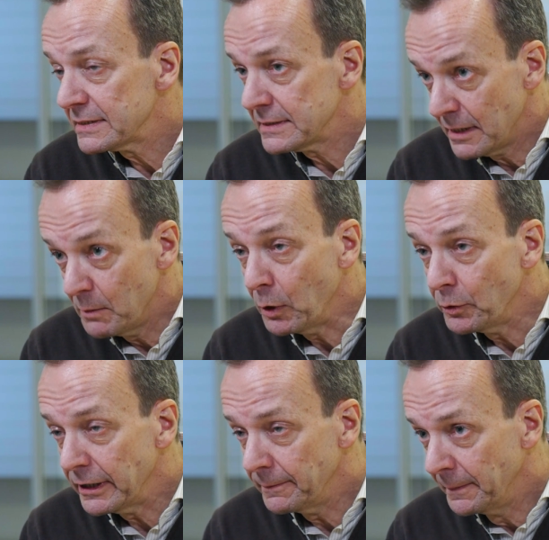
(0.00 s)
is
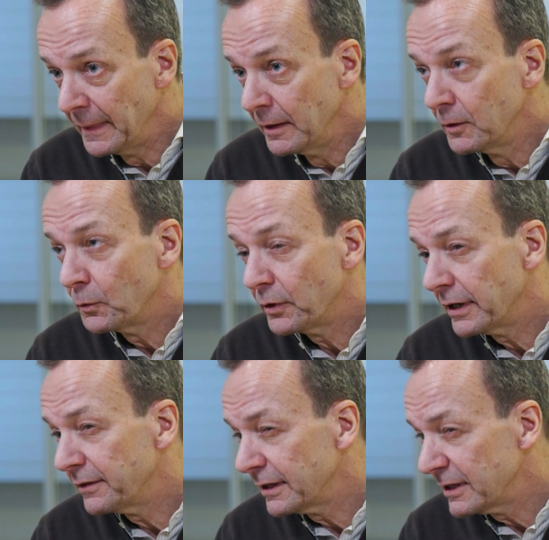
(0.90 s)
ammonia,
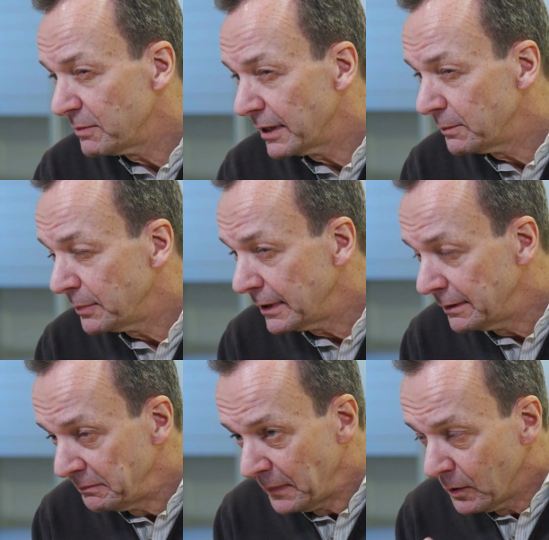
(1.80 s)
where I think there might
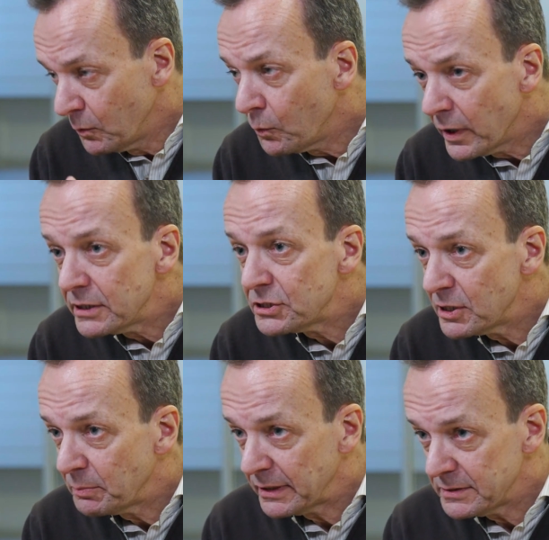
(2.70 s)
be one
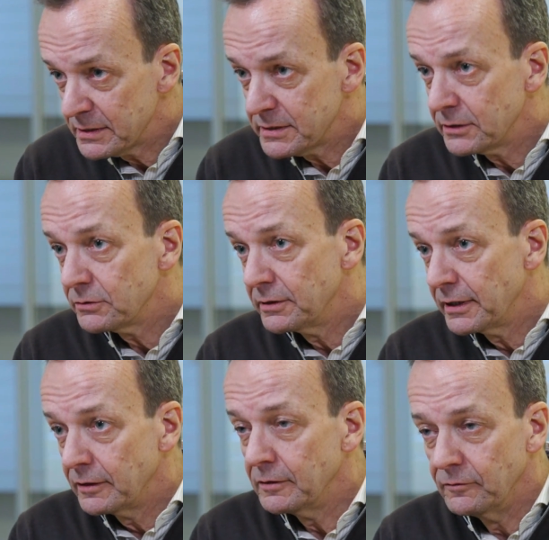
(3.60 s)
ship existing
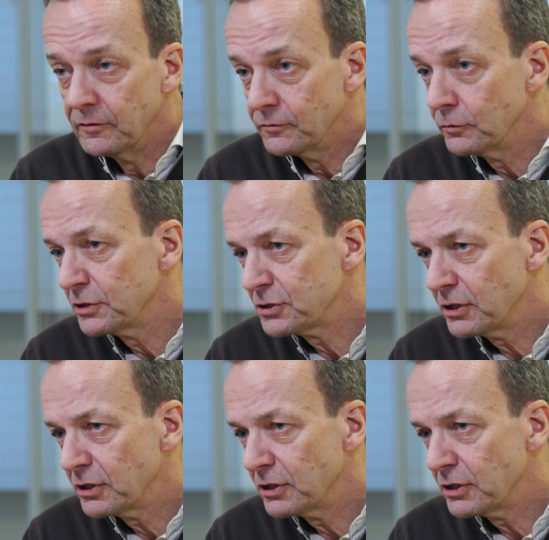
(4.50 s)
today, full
==
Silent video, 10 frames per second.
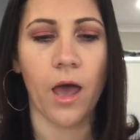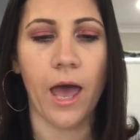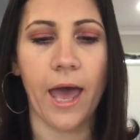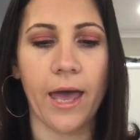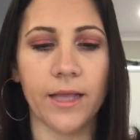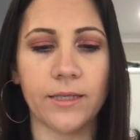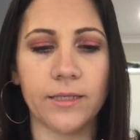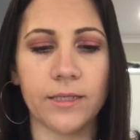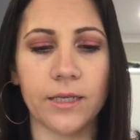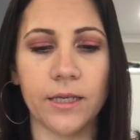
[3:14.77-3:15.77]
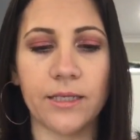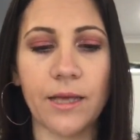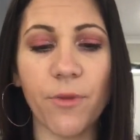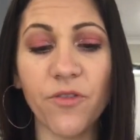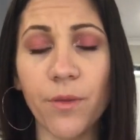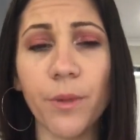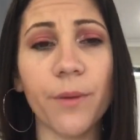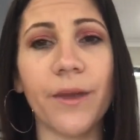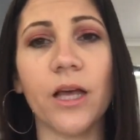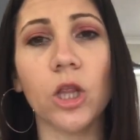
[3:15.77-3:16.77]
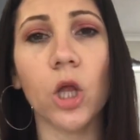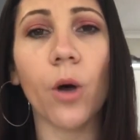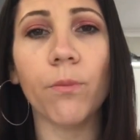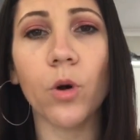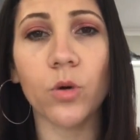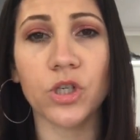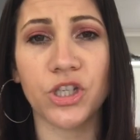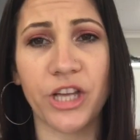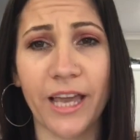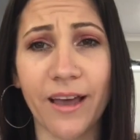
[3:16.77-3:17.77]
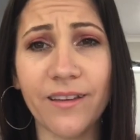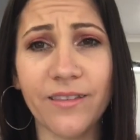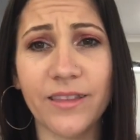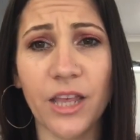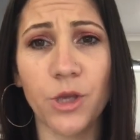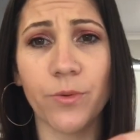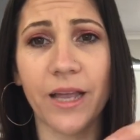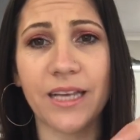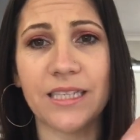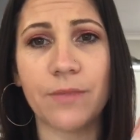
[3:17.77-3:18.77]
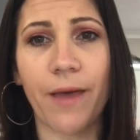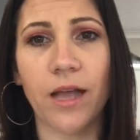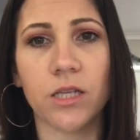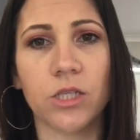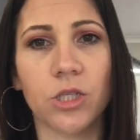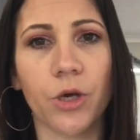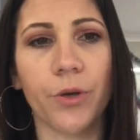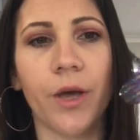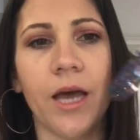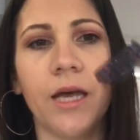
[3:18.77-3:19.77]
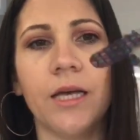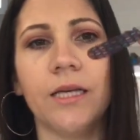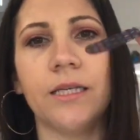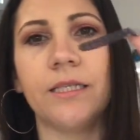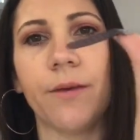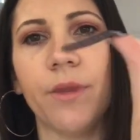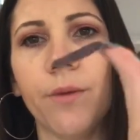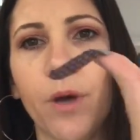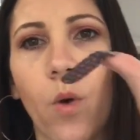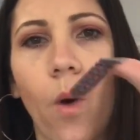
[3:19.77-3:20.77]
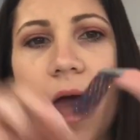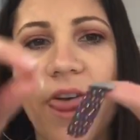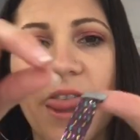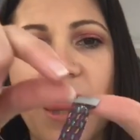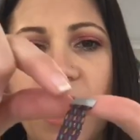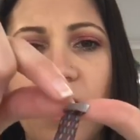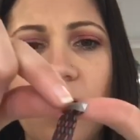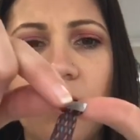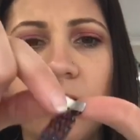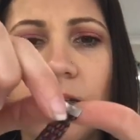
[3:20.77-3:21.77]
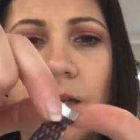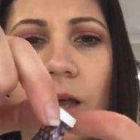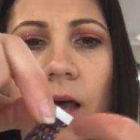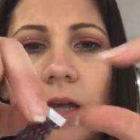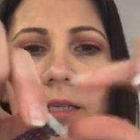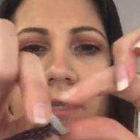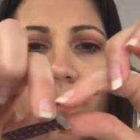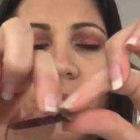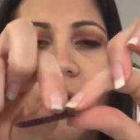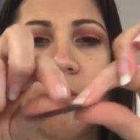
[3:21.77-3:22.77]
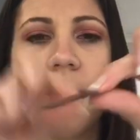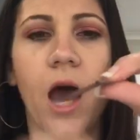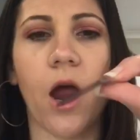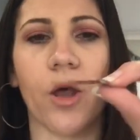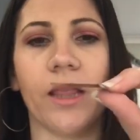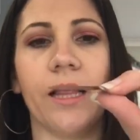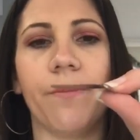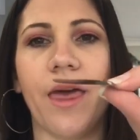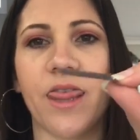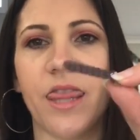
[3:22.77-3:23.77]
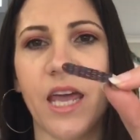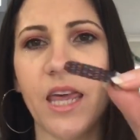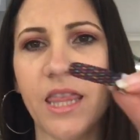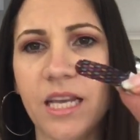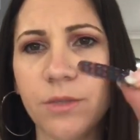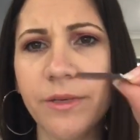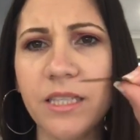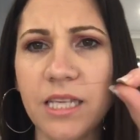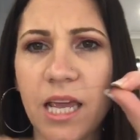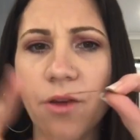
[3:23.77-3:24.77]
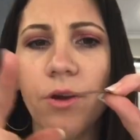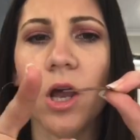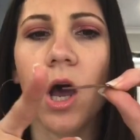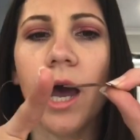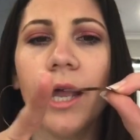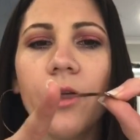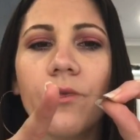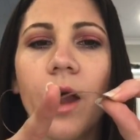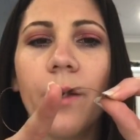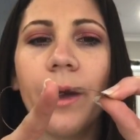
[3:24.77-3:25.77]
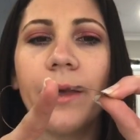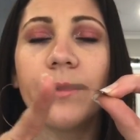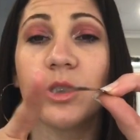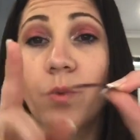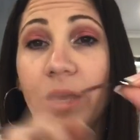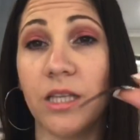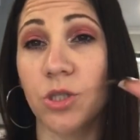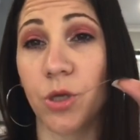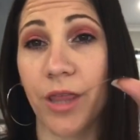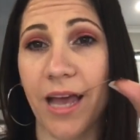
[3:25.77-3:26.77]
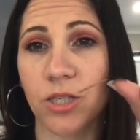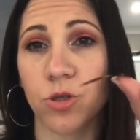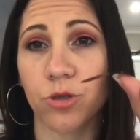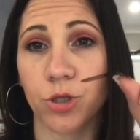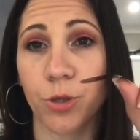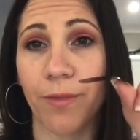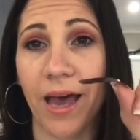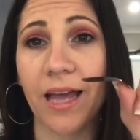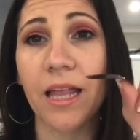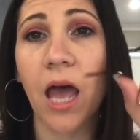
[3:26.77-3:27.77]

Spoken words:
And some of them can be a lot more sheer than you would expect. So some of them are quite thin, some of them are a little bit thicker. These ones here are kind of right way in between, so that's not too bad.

- WORK INSTRUCTIONS -
Print nothing except the lines above from the one containing "[3:16.77-3:17.77]" down to the one containing "[3:26.77-3:27.77]", both included, exactly as written and free of pictures.

- ANSWER -
[3:16.77-3:17.77]
[3:17.77-3:18.77]
[3:18.77-3:19.77]
[3:19.77-3:20.77]
[3:20.77-3:21.77]
[3:21.77-3:22.77]
[3:22.77-3:23.77]
[3:23.77-3:24.77]
[3:24.77-3:25.77]
[3:25.77-3:26.77]
[3:26.77-3:27.77]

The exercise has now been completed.